Le romancier Paul-Loup Sulitzer, condamné à quinze mois de prison avec sursis, s’est déclaré « personnellement soulagé », mais a trouvé la justice « excessivement dure » pour Pierre Falcone, dont il a serré le bras à l’audience après l’énoncé de sa peine.

Seules six relaxes ont été prononcées tandis que 36 personnes au total étaient condamnées (dont une dizaine à de la prison ferme) pour avoir, soit participé à l’organisation de ce commerce « illicite » vers l’Angola, soit bénéficié de « pots-de-vin » distribués par Pierre Falcone et Arcadi Gaydamak. La justice reproche aux deux associés d’avoir entre 1993 et 1998 vendu à l’Angola, alors en pleine guerre civile, des armes provenant de l’ancien bloc soviétique, pour 790 millions de dollars sans avoir reçu d’autorisation de l’Etat français.

L’Angola embarrassé

Ce jugement intervient alors que Paris et Luanda tentent de réchauffer des relations diplomatiques longtemps mises à mal par l’Angolagate. L’enquête avait mis en cause une trentaine de responsables angolais, mais aucun n’a été renvoyé devant la justice.

L’Angola avait tenté d’empêcher le procès, invoquant le secret-défense. Mais dans son jugement le président a constaté « l’inopposabilité du secret-défense », tout comme il a rejeté l’immunité diplomatique invoquée par Pierre Falcone, nommé en 2003 représentant de l’Angola auprès de l’Unesco.
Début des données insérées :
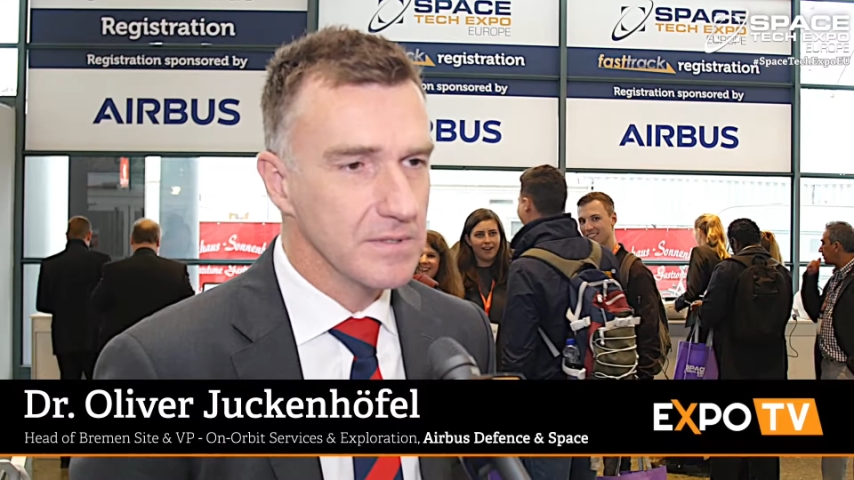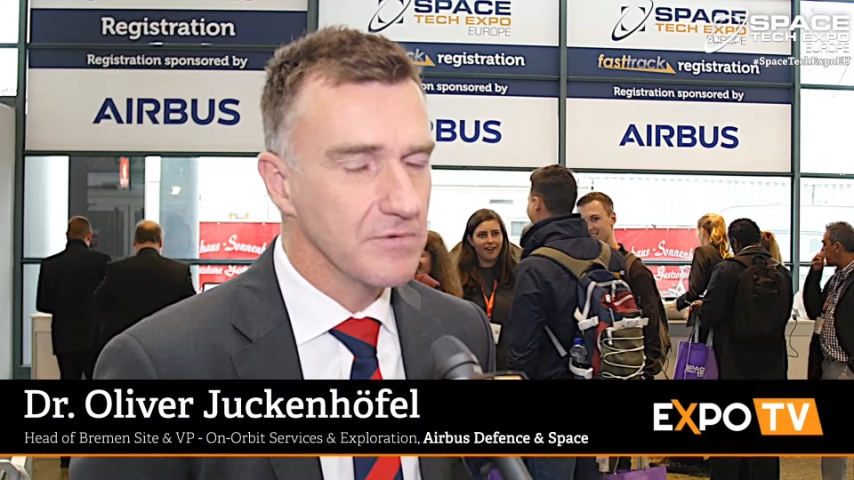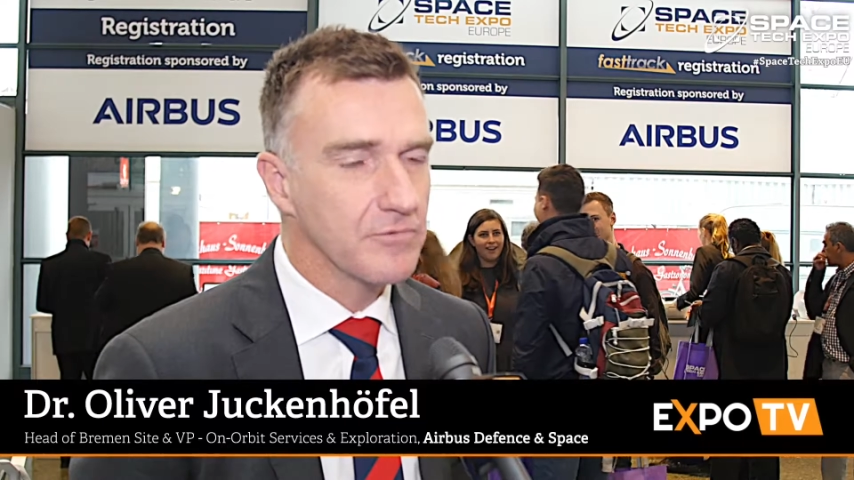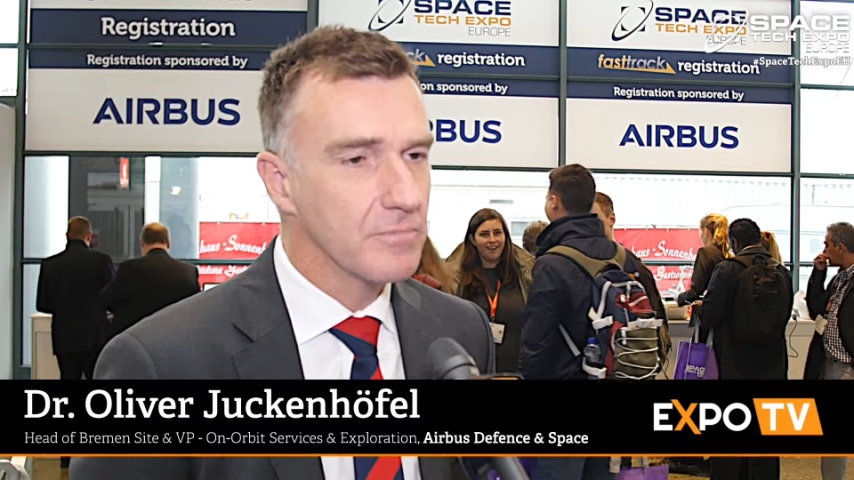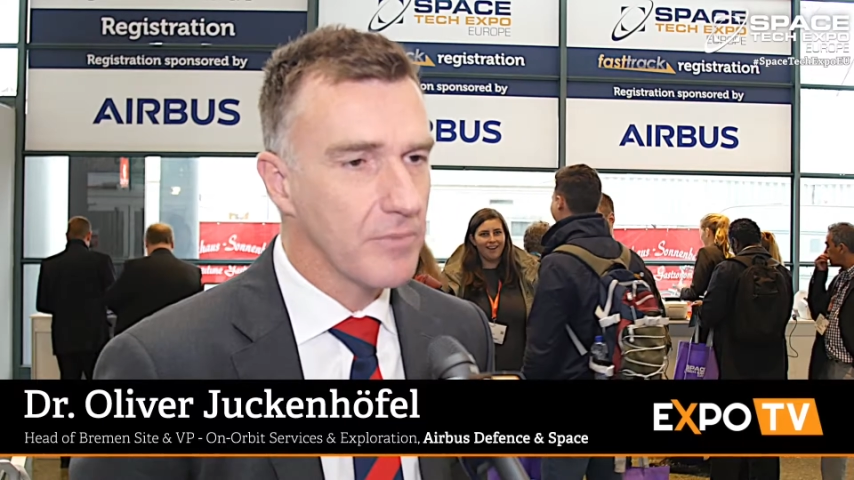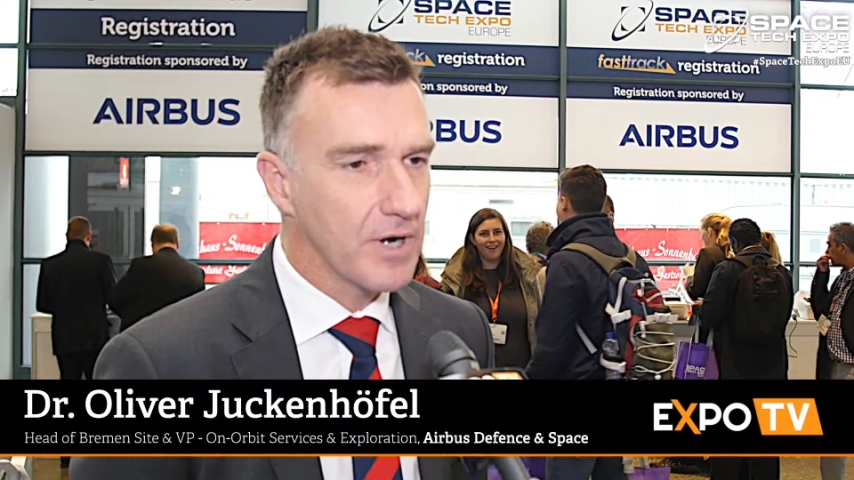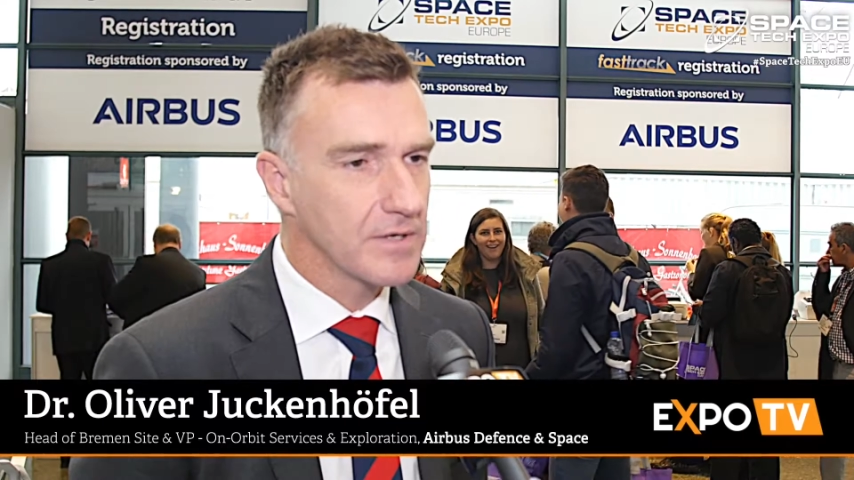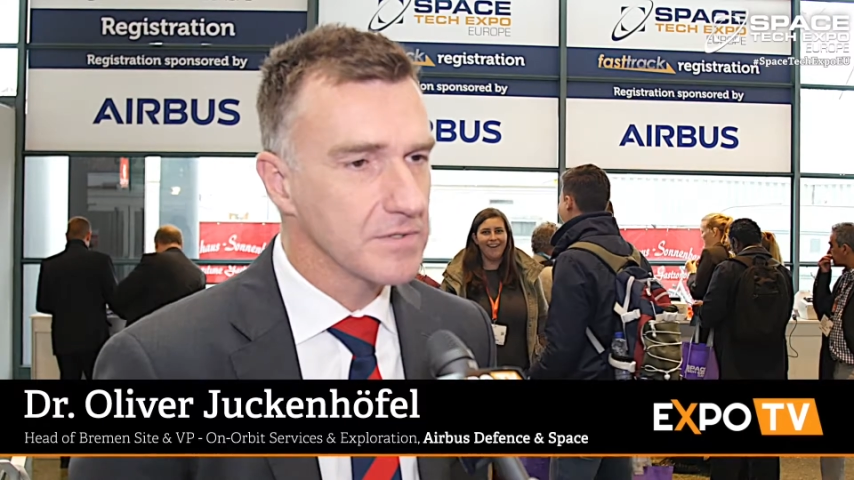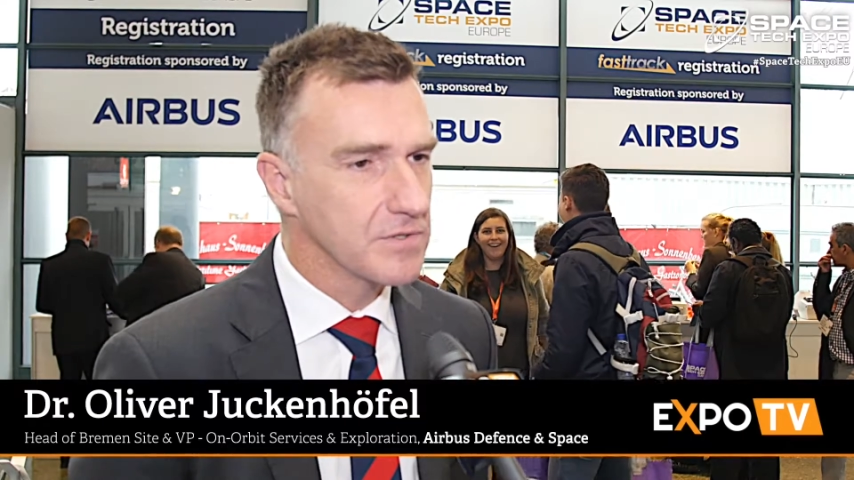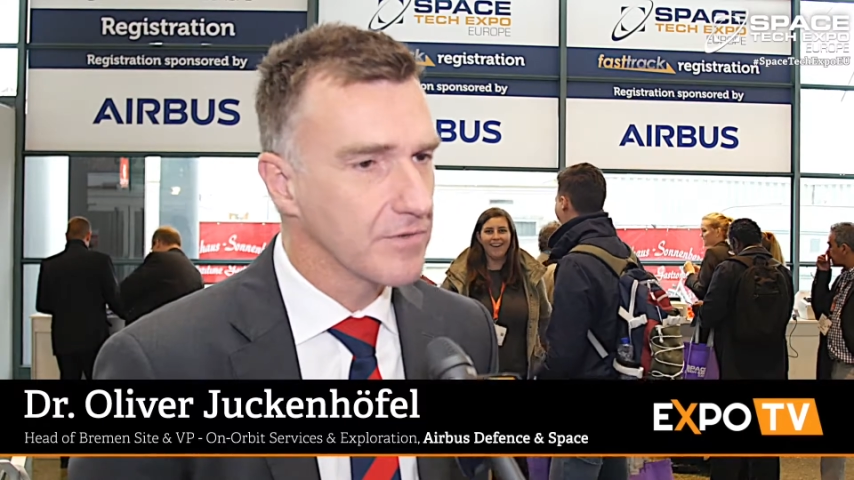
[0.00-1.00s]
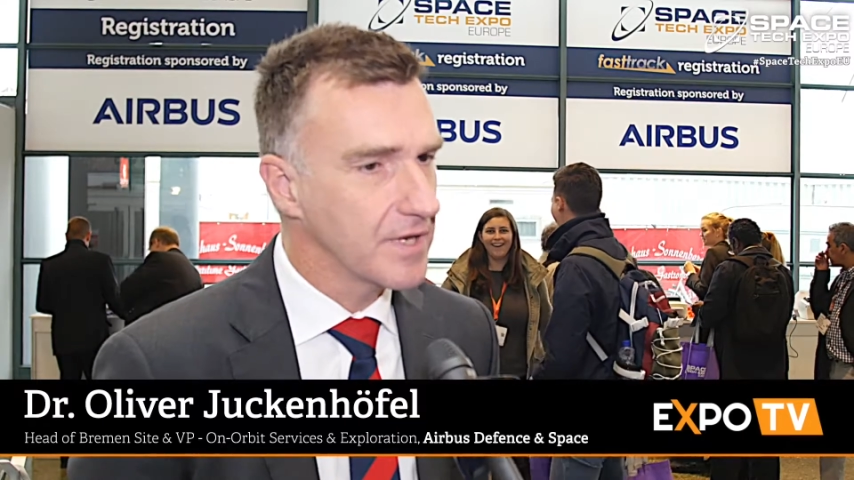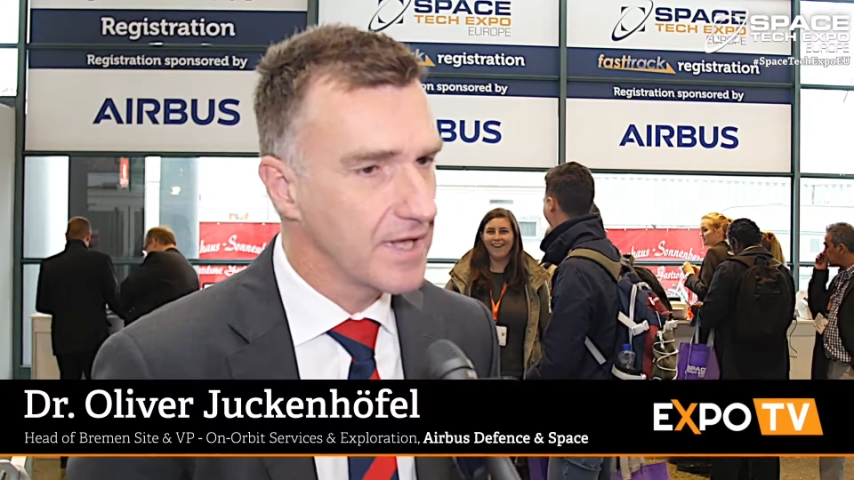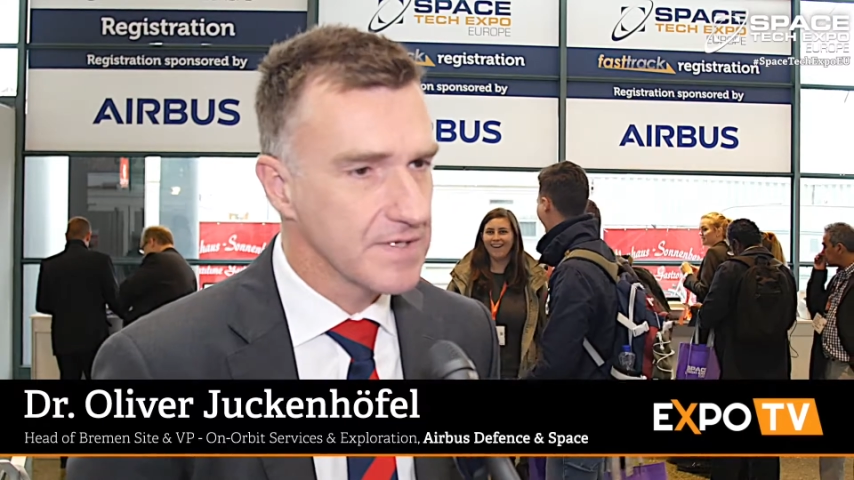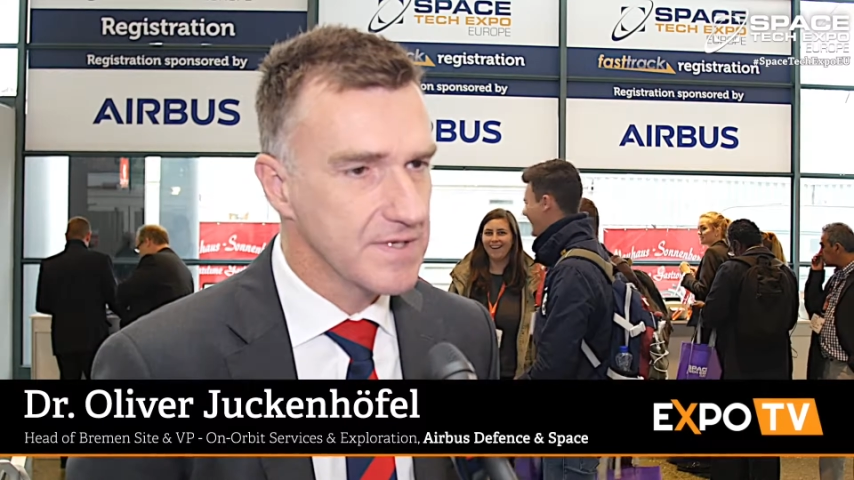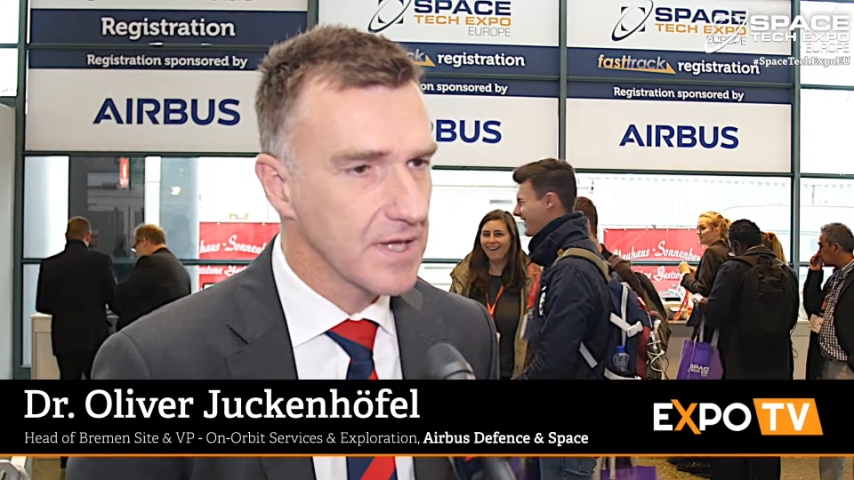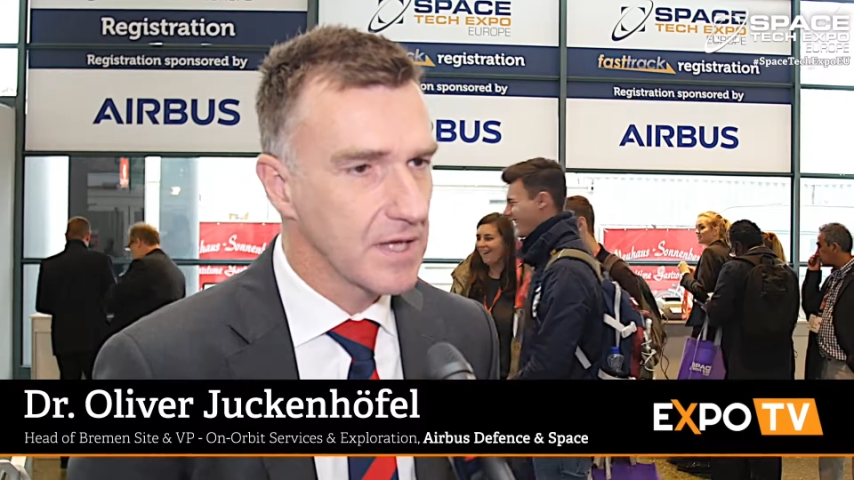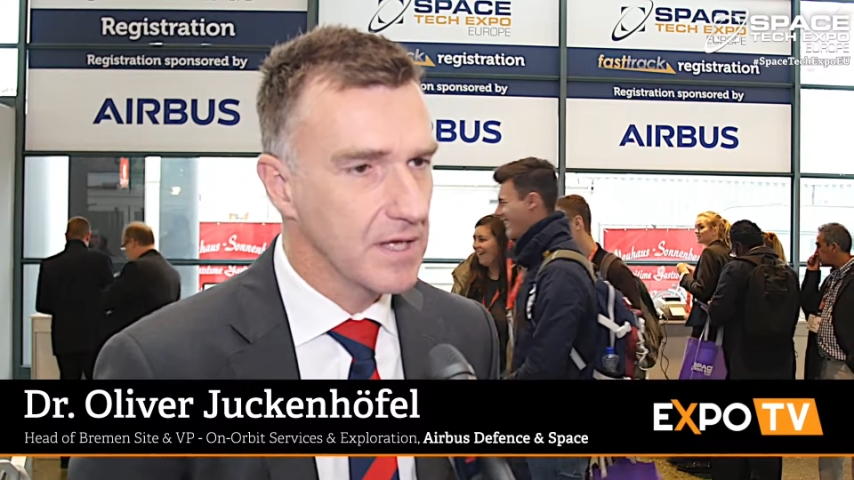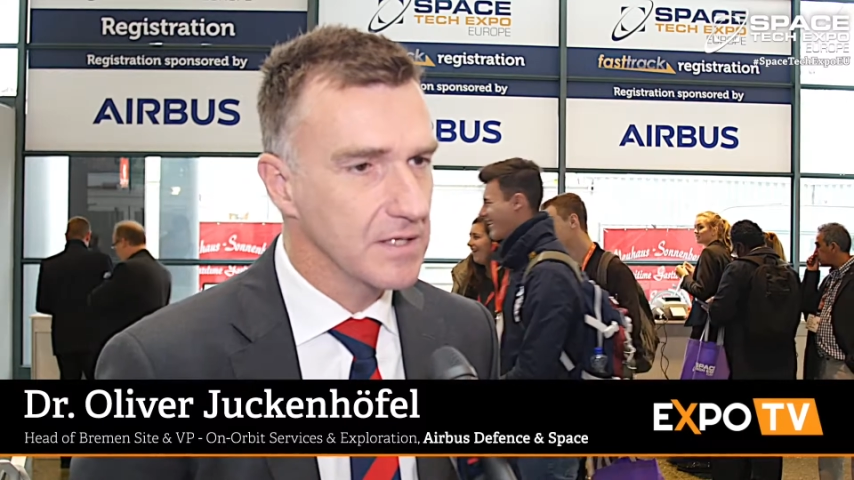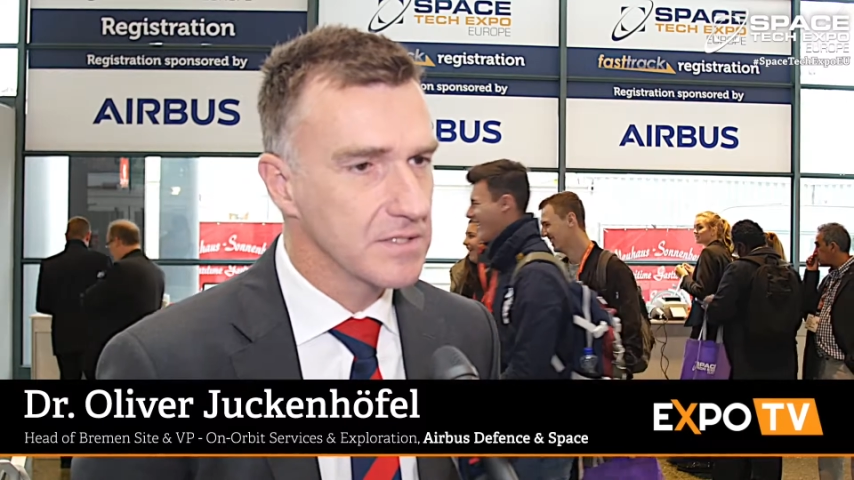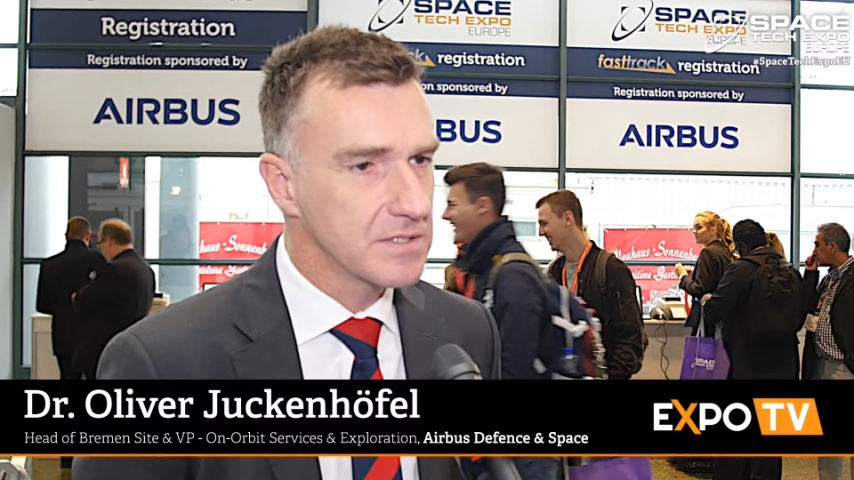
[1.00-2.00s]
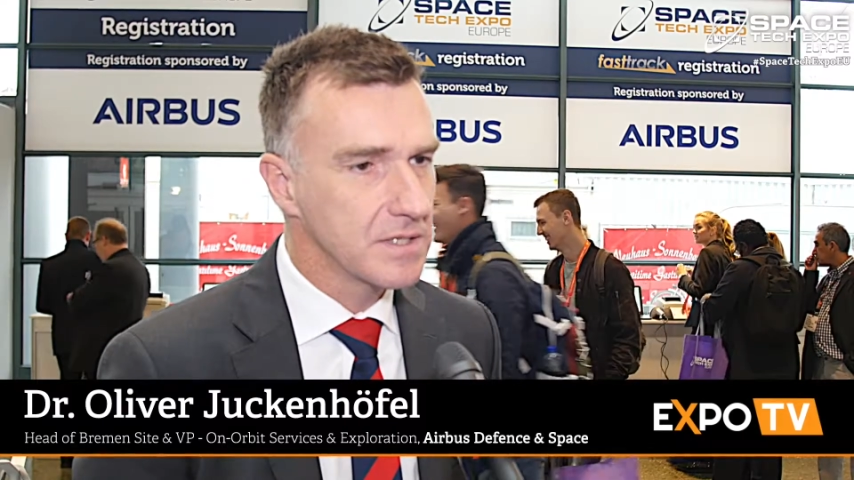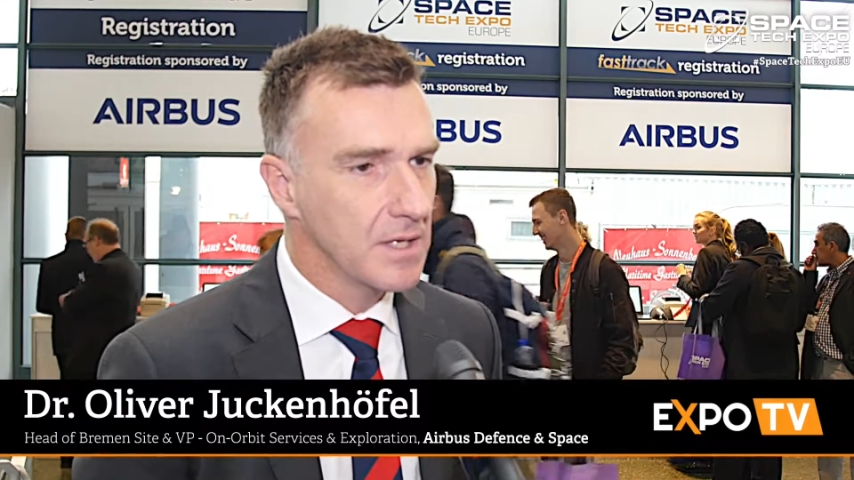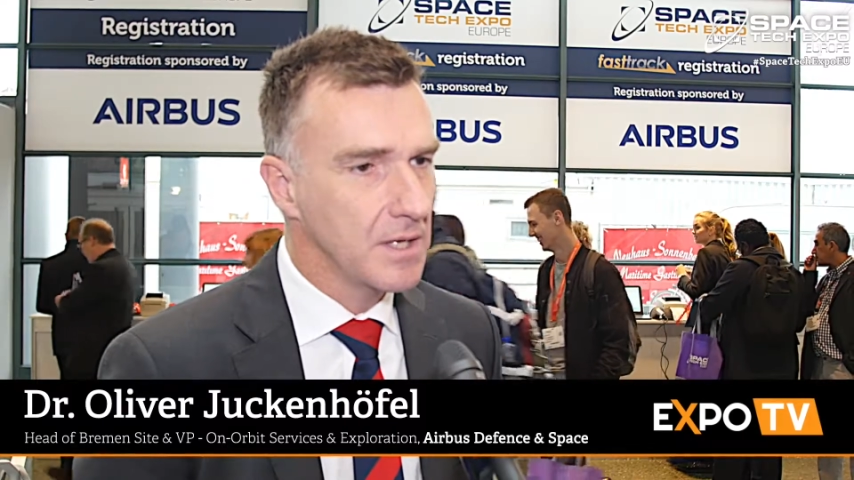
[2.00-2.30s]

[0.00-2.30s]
different partners over the last decades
L’opposition angolaise a salué depuis Luanda ce jugement. Il met « notre gouvernement dans une situation embarrassante. C’est un coup dur pour notre diplomatie », a déclaré le porte-parole de l’Unita, Alcides Sakala. « Cela prouve ce que nous disons depuis des années: que la corruption est endémique en Angola », a-t-il ajouté.

Le MPLA et le gouvernement n’ont pas souhaité commenter le jugement dans l’immédiat.